You’ve mentioned the industry bias towards men. What still needs to change to see more equal representation?
“Gosh, it’s the same for women in every industry; things improve, but it just feels like it's at a snail's pace. There's still a bit of a dinosaur mentality in certain areas of the music industry, there's still some of the old school thinkers about, which is kind of incredible because the industry has evolved so much – they've got some staying power! From my personal experience, I work with a lot of non-binary people so I have an incredible opportunity to see people as people and really not think about gender. But I do really acknowledge that I work with so many more writers, producers, engineers, musicians and crew that are men. I do see more and more women and I do try to seek them out. But it would be lovely if we had more opportunities for females in all areas of music.”
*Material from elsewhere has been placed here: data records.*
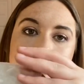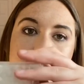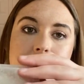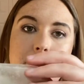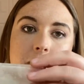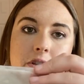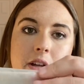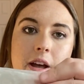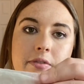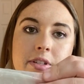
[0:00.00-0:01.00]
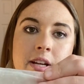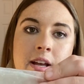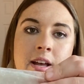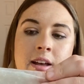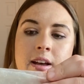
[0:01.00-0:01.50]
this much left.
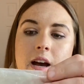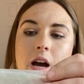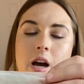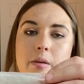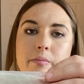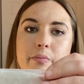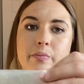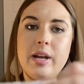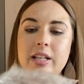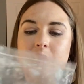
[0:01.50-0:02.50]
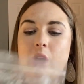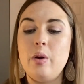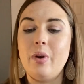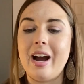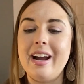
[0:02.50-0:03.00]
Um, and so
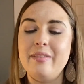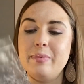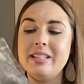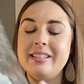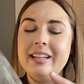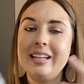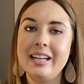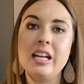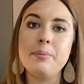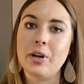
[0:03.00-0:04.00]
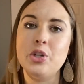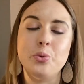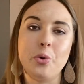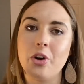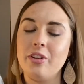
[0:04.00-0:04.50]
I, I've been sitting it in my
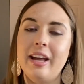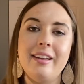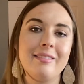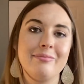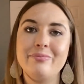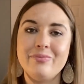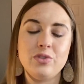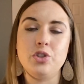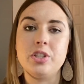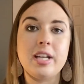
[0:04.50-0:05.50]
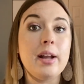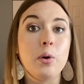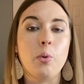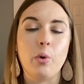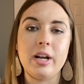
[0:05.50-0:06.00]
drawer, like just kind of
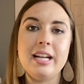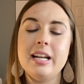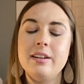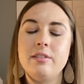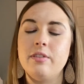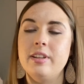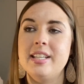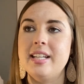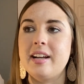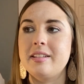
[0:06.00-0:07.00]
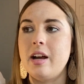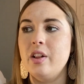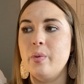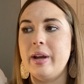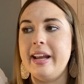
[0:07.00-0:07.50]
hoarding it for this next
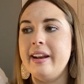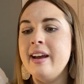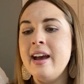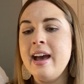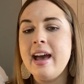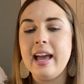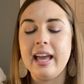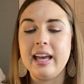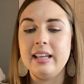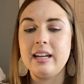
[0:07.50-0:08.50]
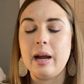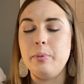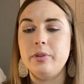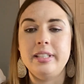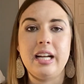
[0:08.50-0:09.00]
Halloween. And I
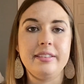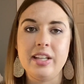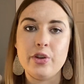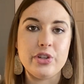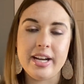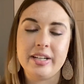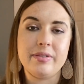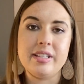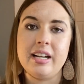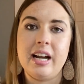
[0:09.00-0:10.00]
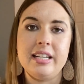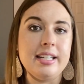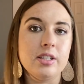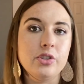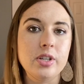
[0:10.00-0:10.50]
pulled it out the other day and I was like, I
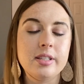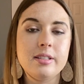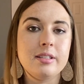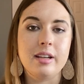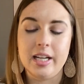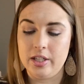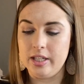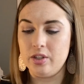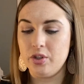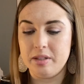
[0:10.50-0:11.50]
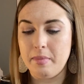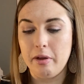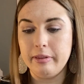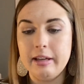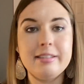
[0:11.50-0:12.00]
need to just, I need to just
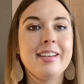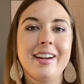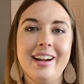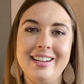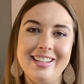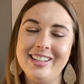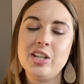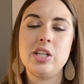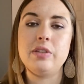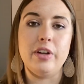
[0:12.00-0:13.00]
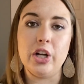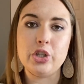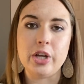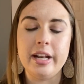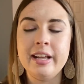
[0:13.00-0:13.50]
melt this. I need, let's just
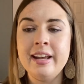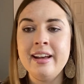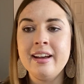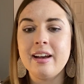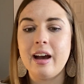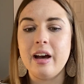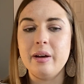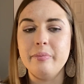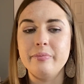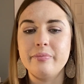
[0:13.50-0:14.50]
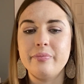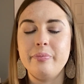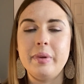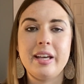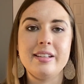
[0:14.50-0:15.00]
finish it. Um,
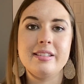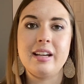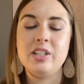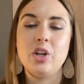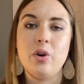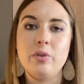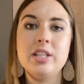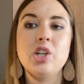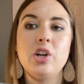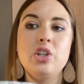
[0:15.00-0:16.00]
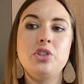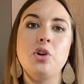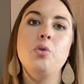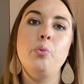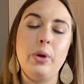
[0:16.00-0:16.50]
because I don't, it's already
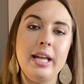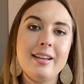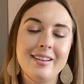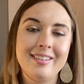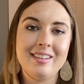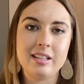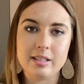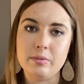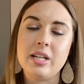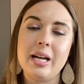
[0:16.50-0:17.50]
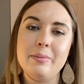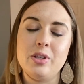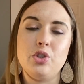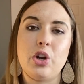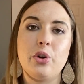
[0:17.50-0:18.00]
so weak sometimes
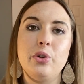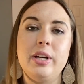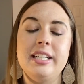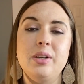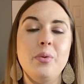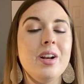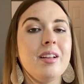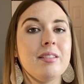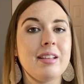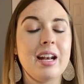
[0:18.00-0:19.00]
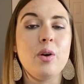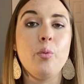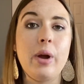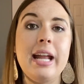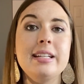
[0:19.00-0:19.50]
in general. I didn't want to let it
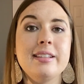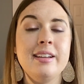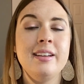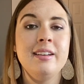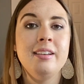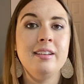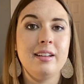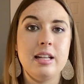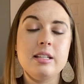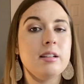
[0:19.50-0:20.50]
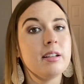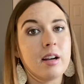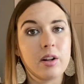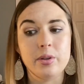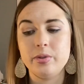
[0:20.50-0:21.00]
wait until it
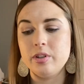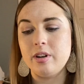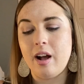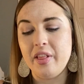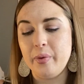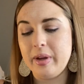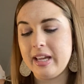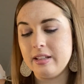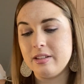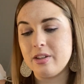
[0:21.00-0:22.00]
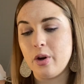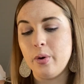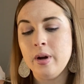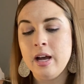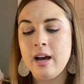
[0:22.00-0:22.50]
got closer to Halloween.
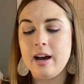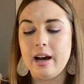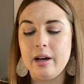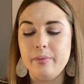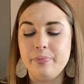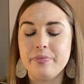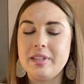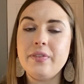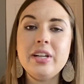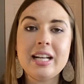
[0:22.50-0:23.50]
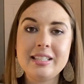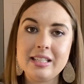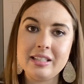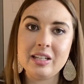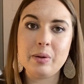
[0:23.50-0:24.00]
So um, definitely not
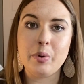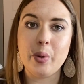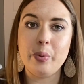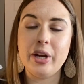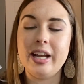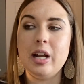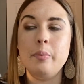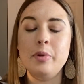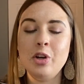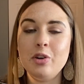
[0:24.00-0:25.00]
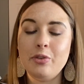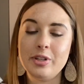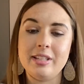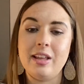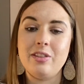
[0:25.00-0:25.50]
seasonally appropriate. A beautiful
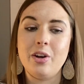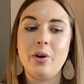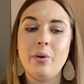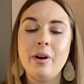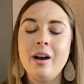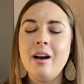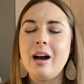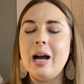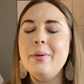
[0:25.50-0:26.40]
scent though. I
You must have dealt with a fair few of those dinosaurs in Spice Girls. Was it a source of frustration?
“You know, we were so lucky. And I didn't even realise until looking back. Because the five of us were so single-minded about what we wanted to achieve. A lot of men told us we couldn't do it. But for every person that said that, it just galvanised us even more. So for the five of us, the power of that belief, and the support we had for each other meant we were quite intimidating to men. It's funny, because we look back sometimes at some of the ways we behaved sometimes and we go, ‘Well, maybe we took it a bit too far’. But I feel like that's what has to be done for a change to happen. Sometimes you have to take things to the extreme. And luckily it was all tongue in cheek and we were cheeky and having a laugh as we were doing it, but we really had to go in there all guns blazing. And be fearless. Because that was the only way that we would be taken seriously.”
You're the member who has released the most solo albums of the group and have had many co-writes on No.1 singles too. What do you consider to be your finest songwriting achievement to date?
“I will have to go way back, to Northern Star, my first outing as a solo artist and the first time I was able to express myself as an individual. I love being a Spice Girl and being part of that team collaboratively is very exciting, but obviously, the way we express things collectively is very different to how you are when you're alone.
“I was able to work with the best people: Rick Nowels, Rick Rubin, William Orbit, William DeVries. Of course, it was off the back of huge success with the Spice Girls, still signed to Virgin Records, with a great recording budget, so it was beautifully produced. It felt like a really prolific time for me. I had a lifetime of experience to draw upon to get that album out there, and it was just easy and exciting. The best songs are the easy ones. We laboured over songs sometimes – the ones that just fly out are the ones that are meant to be written.”